Sixty stool samples from 22 APS patients were compared at baseline, four and eight weeks with 13 samples from six controls with non-autoimmune thrombophilic conditions, and 49 samples from 19 healthy individuals. Stool DNA and peripheral blood mononuclear cell (PBMC) proliferation to the auto-antigen β2 GPI were measured.
The APS patients’ PBMCs responded preferentially to β2 GPI compared to the controls, said Dr. Kriegel. Their fecal microbiomes showed decreased levels of Bilophila and higher levels of Slackia. In addition, 59% of the APS patients were positive for anti-domain I (anti-DI) antibodies, compared to none of the controls. Anti-DI IgG positivity significantly correlated to increased Slackia and decreased Butyricimonas.
Slackia can secrete cardiolipin, a target lipid in APS that could promote autoreactivity against the major B cell epitope in β2 GPI. Positivity for anti-DI IgG is significantly correlated to increased Slackia. In APS patients, β2 GPI is often bound by phospholipids that make it more immunogenic. Thrombosis risk is much higher in people with these antibodies, so these findings are clinically relevant, he said.
Genetic Signs of Anti-TNF Response
Single-cell gene expression signatures in the pretreatment blood serum of rheumatoid arthritis patients may help rheumatologists predict response to anti-TNF therapy, according to a new study by researchers at the Mayo Clinic.3
“We are beginning to understand what’s happening at the cellular level in patients who do not respond to TNF inhibitors,” said Theresa L. Wampler Muskardin, MD, a rheumatologist and lead author of the study. In their previous research, they found that patients with an interferon (IFN) β/α ratio of greater than 1.3 predicted non-response to anti-TNF therapy. Next, they wanted to identify differences in select gene expression between responders and non-responders.

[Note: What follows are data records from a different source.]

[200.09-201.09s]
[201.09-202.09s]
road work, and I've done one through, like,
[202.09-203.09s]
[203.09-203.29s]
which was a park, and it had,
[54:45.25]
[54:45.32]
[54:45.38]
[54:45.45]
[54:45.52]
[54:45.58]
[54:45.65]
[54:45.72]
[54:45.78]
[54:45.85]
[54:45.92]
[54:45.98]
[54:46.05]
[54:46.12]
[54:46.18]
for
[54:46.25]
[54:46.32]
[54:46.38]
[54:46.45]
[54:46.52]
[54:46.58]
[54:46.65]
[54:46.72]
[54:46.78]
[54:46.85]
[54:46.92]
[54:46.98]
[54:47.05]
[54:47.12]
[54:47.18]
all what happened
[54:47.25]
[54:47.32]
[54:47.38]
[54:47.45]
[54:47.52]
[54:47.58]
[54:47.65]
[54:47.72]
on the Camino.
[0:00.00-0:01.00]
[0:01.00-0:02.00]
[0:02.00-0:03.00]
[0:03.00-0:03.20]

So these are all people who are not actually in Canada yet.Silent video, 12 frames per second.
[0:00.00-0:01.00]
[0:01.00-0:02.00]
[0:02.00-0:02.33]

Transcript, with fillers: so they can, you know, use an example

Using single-cell expression analysis, they isolated single classical and non-classical blood-derived monocytes in the pretreatment blood serum of 15 seropositive RA patients: Six with an IFN-β/α ratio of greater than 1.3 and nine with a ratio of less than 1.3.

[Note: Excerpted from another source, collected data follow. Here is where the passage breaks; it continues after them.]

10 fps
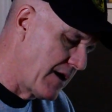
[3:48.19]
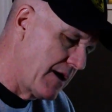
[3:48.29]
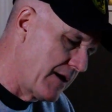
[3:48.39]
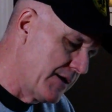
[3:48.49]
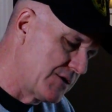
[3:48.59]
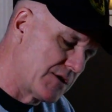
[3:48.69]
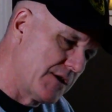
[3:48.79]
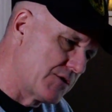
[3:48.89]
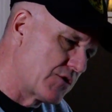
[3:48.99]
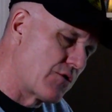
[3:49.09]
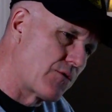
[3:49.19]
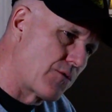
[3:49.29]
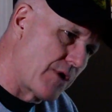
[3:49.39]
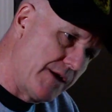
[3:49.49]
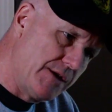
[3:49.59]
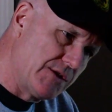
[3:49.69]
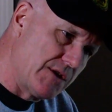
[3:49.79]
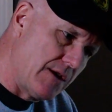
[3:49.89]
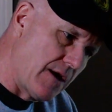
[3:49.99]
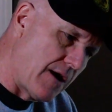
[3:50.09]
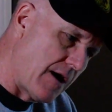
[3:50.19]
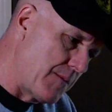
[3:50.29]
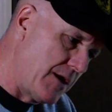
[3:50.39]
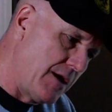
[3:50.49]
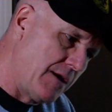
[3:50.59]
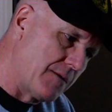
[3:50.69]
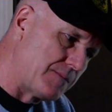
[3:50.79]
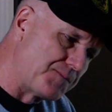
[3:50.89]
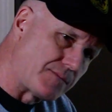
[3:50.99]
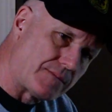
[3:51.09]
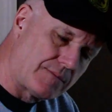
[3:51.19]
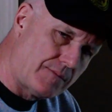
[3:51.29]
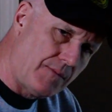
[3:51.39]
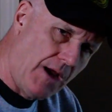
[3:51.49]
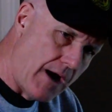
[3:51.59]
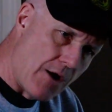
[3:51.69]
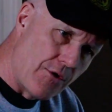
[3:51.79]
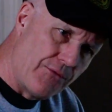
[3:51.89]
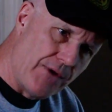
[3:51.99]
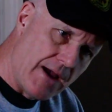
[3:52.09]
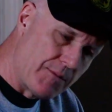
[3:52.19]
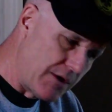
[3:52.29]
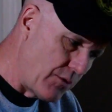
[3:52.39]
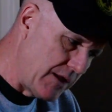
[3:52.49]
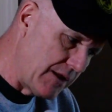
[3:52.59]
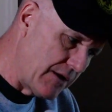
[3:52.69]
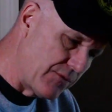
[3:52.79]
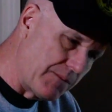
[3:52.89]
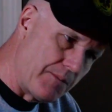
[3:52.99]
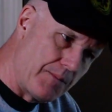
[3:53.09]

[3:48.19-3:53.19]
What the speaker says: It's crazy. I mean, our family, we lived,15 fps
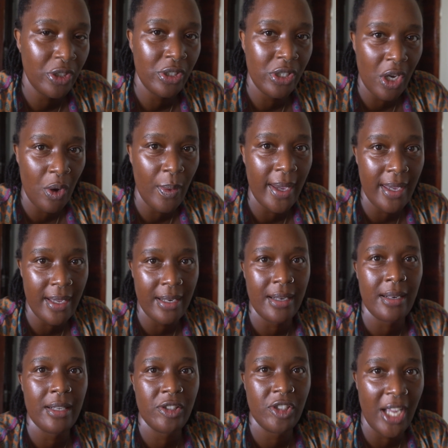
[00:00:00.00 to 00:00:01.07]
you go in and
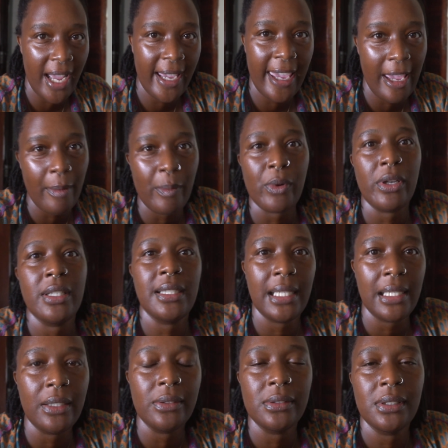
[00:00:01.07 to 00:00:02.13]
jackhammer it
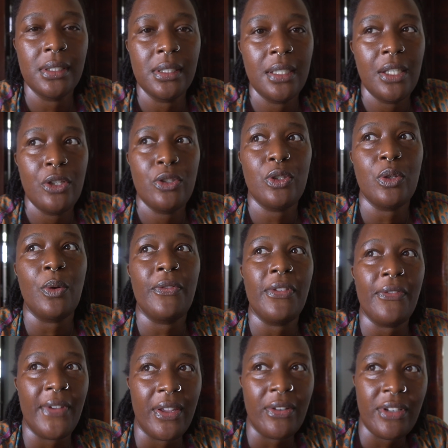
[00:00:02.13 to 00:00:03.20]
down. So if the
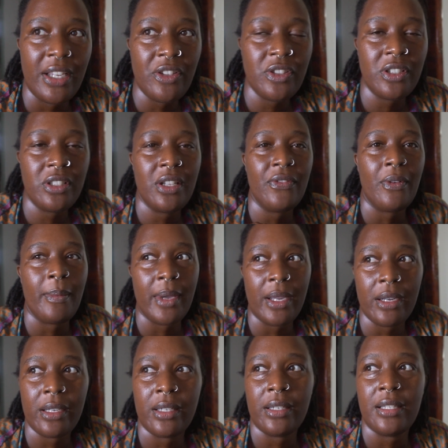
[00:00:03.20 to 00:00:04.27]
foundation of
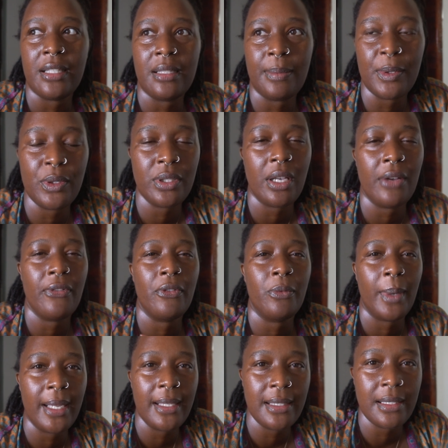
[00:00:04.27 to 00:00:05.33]
America is built off of
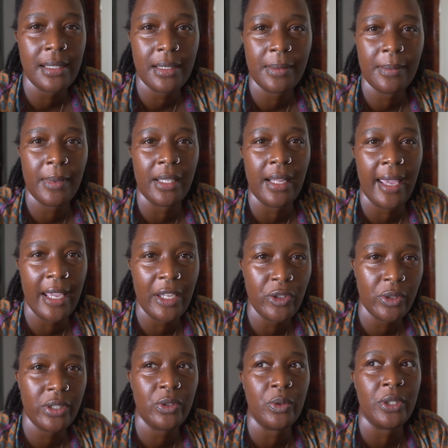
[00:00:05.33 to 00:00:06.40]
racism and
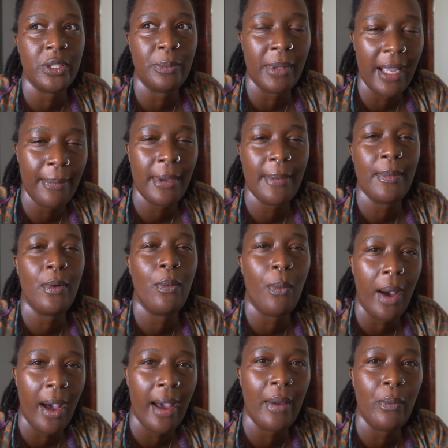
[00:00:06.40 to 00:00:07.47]
hatred towards black people,
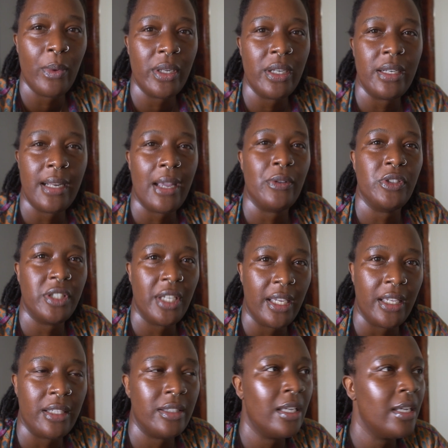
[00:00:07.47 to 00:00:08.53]
why would it now
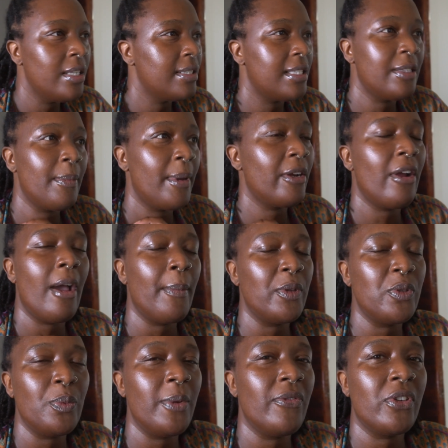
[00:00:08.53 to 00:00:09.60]
change? Doesn't matter how
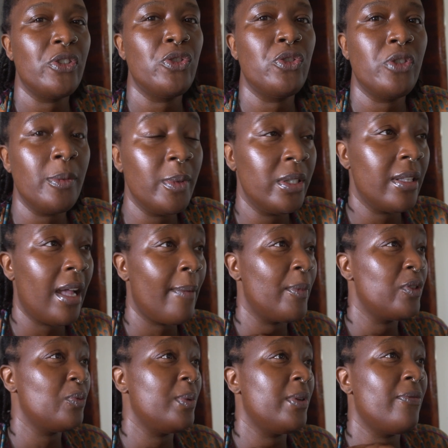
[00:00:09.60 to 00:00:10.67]
much we've contributed, how
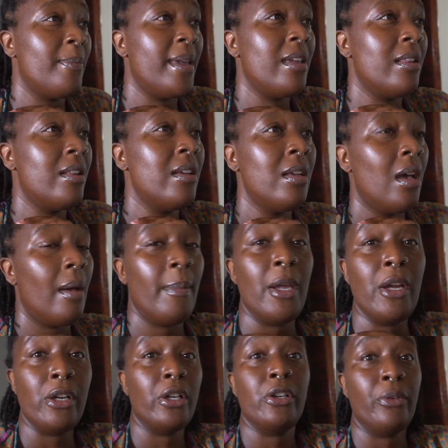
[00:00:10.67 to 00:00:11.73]
much we've made
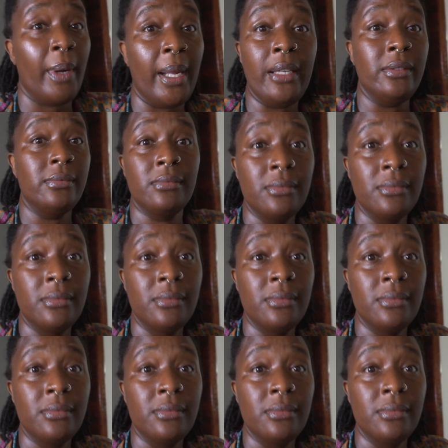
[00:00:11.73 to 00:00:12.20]
America great,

[Genetic] research may one day lead to a blood test ‘that could tell us whether a patient would respond to treatment before it is tried, which would expedite achieving control over the disease & allow us to avoid the cost & risk of exposing patients to medicines to which they’re not going to respond.’ —Dr. Muskardin
JAK1 and IL1A expression were retained in models for the prediction of treatment response for all monocytes. TLR9, STAT1 and FCER were retained in the prediction response model in classical monocytes alone. STAT2 and IFI27 were retained in the model in non-classical monocytes alone. Further study of monocyte subsets may reveal molecular differences that determine treatment response to TNFα inhibition in RA, and better understanding of mechanisms of the IFNβ/α ratio may help researchers locate other markers that point to therapy targets, she said. This research may one day lead to a blood test “that could tell us whether a patient would respond to treatment before it is tried, which would expedite achieving control over the disease and allow us to avoid the cost and risk of exposing patients to medicines to which they’re not going to respond,” she said.

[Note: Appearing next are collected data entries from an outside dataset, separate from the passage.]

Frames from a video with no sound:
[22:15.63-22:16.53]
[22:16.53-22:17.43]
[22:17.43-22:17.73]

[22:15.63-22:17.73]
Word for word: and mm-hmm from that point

Wnt-Inhibitor Promising for Knee OA
Patients with knee OA who received a single, intra-articular injection of SM04690, a Wnt-inhibitor, showed improved pain and function compared to placebo in a Phase I trial.4 Patients who had the therapy also either maintained their joint space width, a sign of slowed arthritis, or increased width, a potential sign of cartilage growth, said Yusuf Yazici, MD, chief medical officer of Samumed LLC, a biotech company in San Diego where the research was conducted.